The 2019 Vladilen Letokhov Medal was awarded to Prof. Dr. Ferenc Krausz, Director of the Max Planck Institute of Quantum Optics (MPQ) and Chair for Experimental Physics & Laser Physics at the Ludwig-Maximilians-Universit├Ąt (LMU) Munich. The prize is awarded to Prof. Krausz “for his contribution to the development of high-field laser physics, in particular for pioneering attosecond physics, through which real-time views of electron motion in atoms, molecules, and solids have become possible”.

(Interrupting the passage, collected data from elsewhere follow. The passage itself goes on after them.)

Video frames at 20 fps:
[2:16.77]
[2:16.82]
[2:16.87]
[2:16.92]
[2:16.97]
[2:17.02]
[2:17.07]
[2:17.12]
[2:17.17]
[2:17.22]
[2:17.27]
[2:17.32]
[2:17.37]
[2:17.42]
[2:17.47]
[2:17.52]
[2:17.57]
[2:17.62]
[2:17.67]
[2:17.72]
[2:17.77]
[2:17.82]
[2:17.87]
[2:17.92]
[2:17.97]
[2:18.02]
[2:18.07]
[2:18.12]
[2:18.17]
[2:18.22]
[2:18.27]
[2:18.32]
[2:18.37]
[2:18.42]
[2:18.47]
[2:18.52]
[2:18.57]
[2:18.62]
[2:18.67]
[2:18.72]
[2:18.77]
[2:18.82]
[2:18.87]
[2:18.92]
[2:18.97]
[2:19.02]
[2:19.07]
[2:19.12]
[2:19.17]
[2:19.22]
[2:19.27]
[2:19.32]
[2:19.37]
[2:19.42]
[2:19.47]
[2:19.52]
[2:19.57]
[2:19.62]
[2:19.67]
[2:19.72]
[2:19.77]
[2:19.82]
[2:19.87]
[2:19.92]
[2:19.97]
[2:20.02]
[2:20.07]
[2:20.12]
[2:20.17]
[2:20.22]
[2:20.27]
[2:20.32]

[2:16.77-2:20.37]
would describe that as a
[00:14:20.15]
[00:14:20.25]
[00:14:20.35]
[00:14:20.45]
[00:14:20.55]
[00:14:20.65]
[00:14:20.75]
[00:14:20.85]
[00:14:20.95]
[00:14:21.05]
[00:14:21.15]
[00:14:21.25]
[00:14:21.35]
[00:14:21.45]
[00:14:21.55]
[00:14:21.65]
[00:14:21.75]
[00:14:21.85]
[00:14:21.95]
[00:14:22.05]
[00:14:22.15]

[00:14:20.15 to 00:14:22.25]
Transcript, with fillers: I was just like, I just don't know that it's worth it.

  Ferenc Krausz studied Electrical Engineering and Physics in Budapest, received his Ph.D. and Habilitation in laser physics at the Vienna University of Technology (VUT) in 1991 and 1993, respectively, where he became full professor in 1999. In Vienna, he and his co-workers were able, for the first time, to generate and measure light pulses of attosecond duration. Since 2004, he has been director at MPQ and chair of experimental physics – laser physics – at LMU Munich, in Garching, Germany. He also founded the Centre for Advanced Laser Applications (CALA) in Garching, which he leads as director. 

With his seminal advancements in few-cycle laser technology, Ferenc Krausz and his team have pioneered the generation and application of ultrashort, intense optical light pulses with tailored waveform. These permit to reproducibly generate isolated attosecond pulses, and – together with them – to probe electron motion in atoms, molecules, and solids on their natural, attosecond-femtosecond timescale. Among the exciting applications of his work is the possibility to implement light-wave driven electronics for scaling ultrafast information processing to the petahertz regime. Furthermore, Ferenc Krausz and his team made seminal contributions to the development of high-peak and high-average power ultrafast laser systems with tailored light fields. These enable the generation of well-controlled high-energy photons, electrons and ions for novel applications in cancer medicine. His most recent efforts focus on evaluating the potential of infrared molecular fingerprinting of blood for early cancer detection.

Ferenc Krausz is a highly-cited scientist and has been named as Thomson Reuters Citation Laureate (Thomson Reuters, 2015). He has been awarded numerous honours and is a member of a variety of national and international scientific associations, such as OSA, the German National Academy, Leopoldina, and the Russian Academy of Sciences.